• Problem to work on: Pictures in the records below must be left out. Return exactly the lines from the line with "[00:00:04.00 to 00:00:04.46]" to the line with "[00:00:07.44 to 00:00:08.46]", both included.

• Material provided:
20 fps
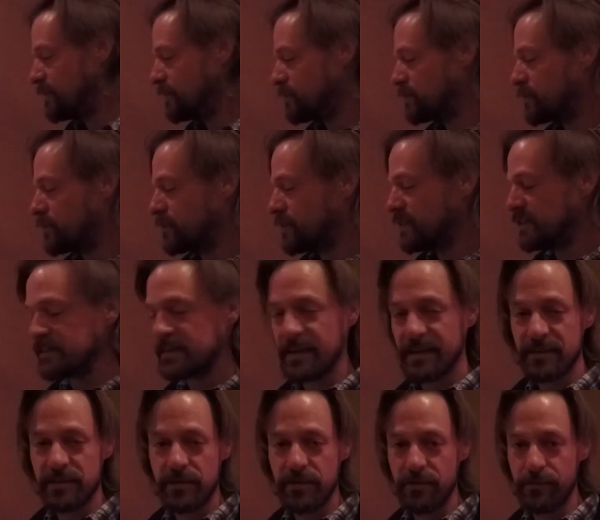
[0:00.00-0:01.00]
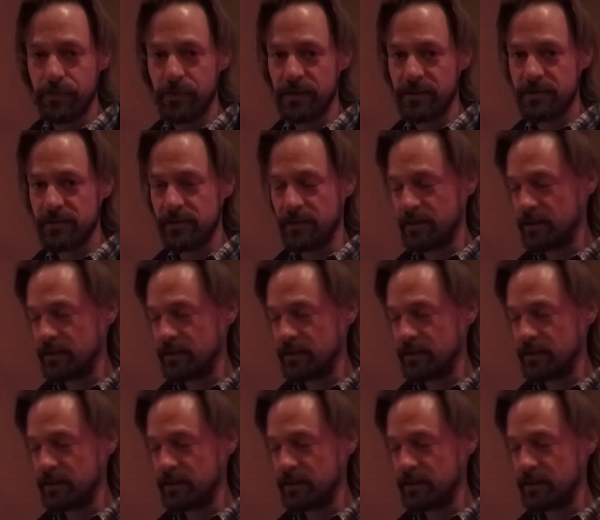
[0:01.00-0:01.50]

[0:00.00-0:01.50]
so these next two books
* * *
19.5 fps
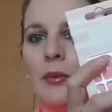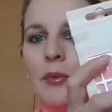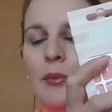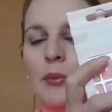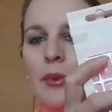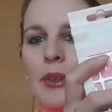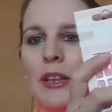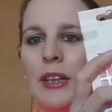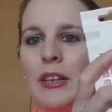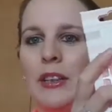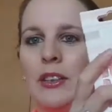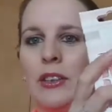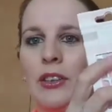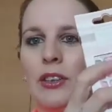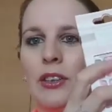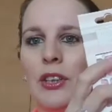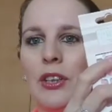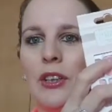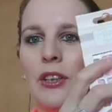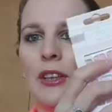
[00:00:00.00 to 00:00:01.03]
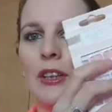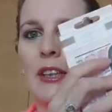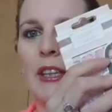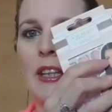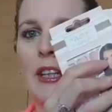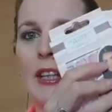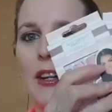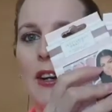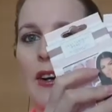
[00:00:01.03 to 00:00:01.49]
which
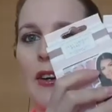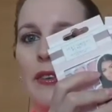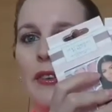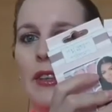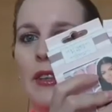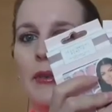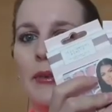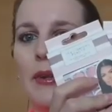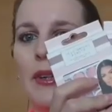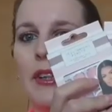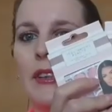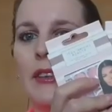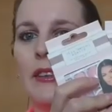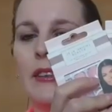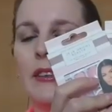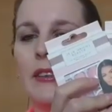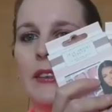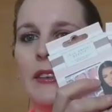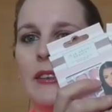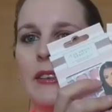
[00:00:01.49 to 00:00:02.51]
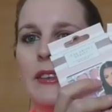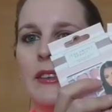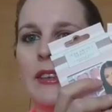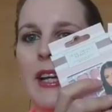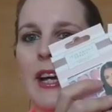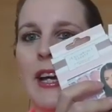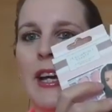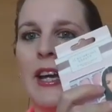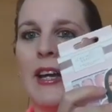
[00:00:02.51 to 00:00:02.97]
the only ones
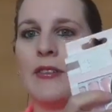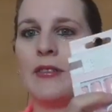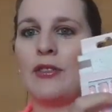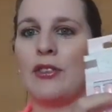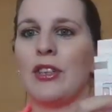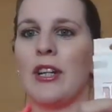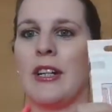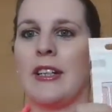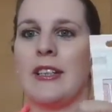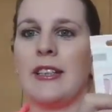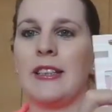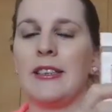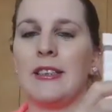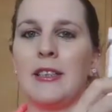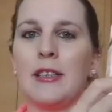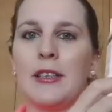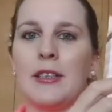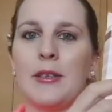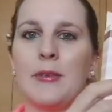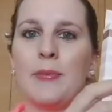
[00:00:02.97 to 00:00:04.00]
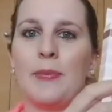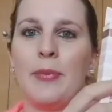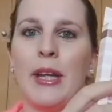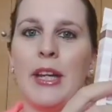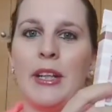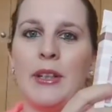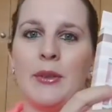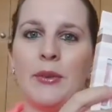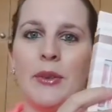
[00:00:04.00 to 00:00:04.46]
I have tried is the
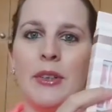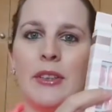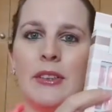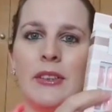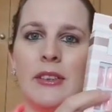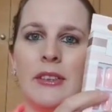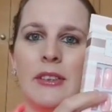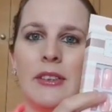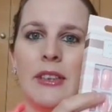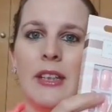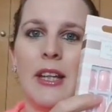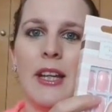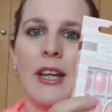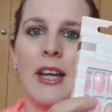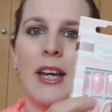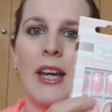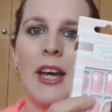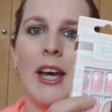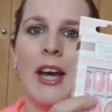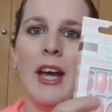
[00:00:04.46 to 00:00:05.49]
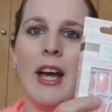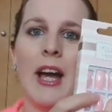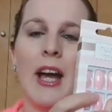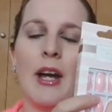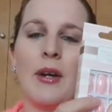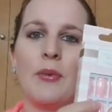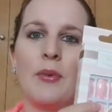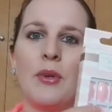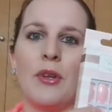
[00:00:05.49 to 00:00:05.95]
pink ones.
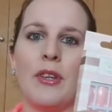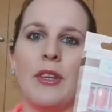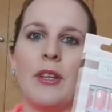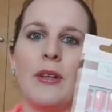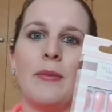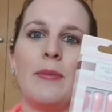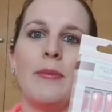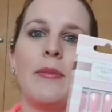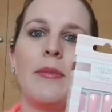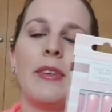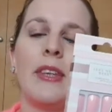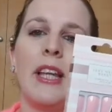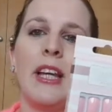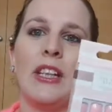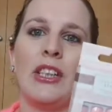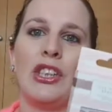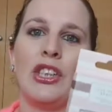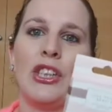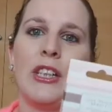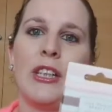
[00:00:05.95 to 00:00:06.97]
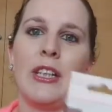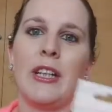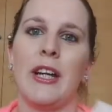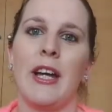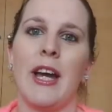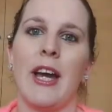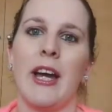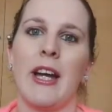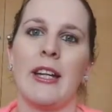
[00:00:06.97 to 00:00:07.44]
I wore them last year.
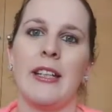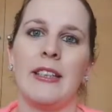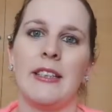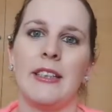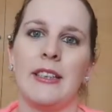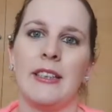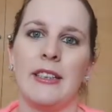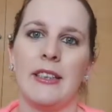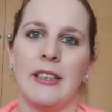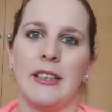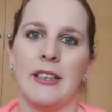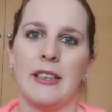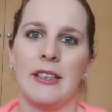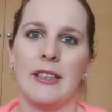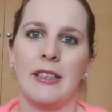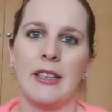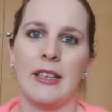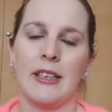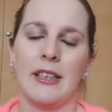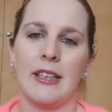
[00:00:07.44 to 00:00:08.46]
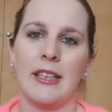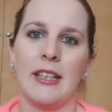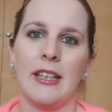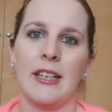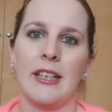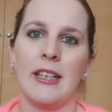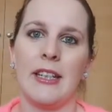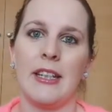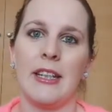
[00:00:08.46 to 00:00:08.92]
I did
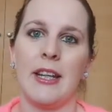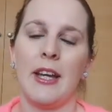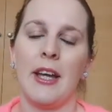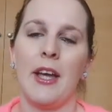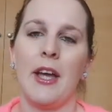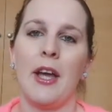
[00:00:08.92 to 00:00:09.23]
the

• Response to the task:
[00:00:04.00 to 00:00:04.46]
I have tried is the
[00:00:04.46 to 00:00:05.49]
[00:00:05.49 to 00:00:05.95]
pink ones.
[00:00:05.95 to 00:00:06.97]
[00:00:06.97 to 00:00:07.44]
I wore them last year.
[00:00:07.44 to 00:00:08.46]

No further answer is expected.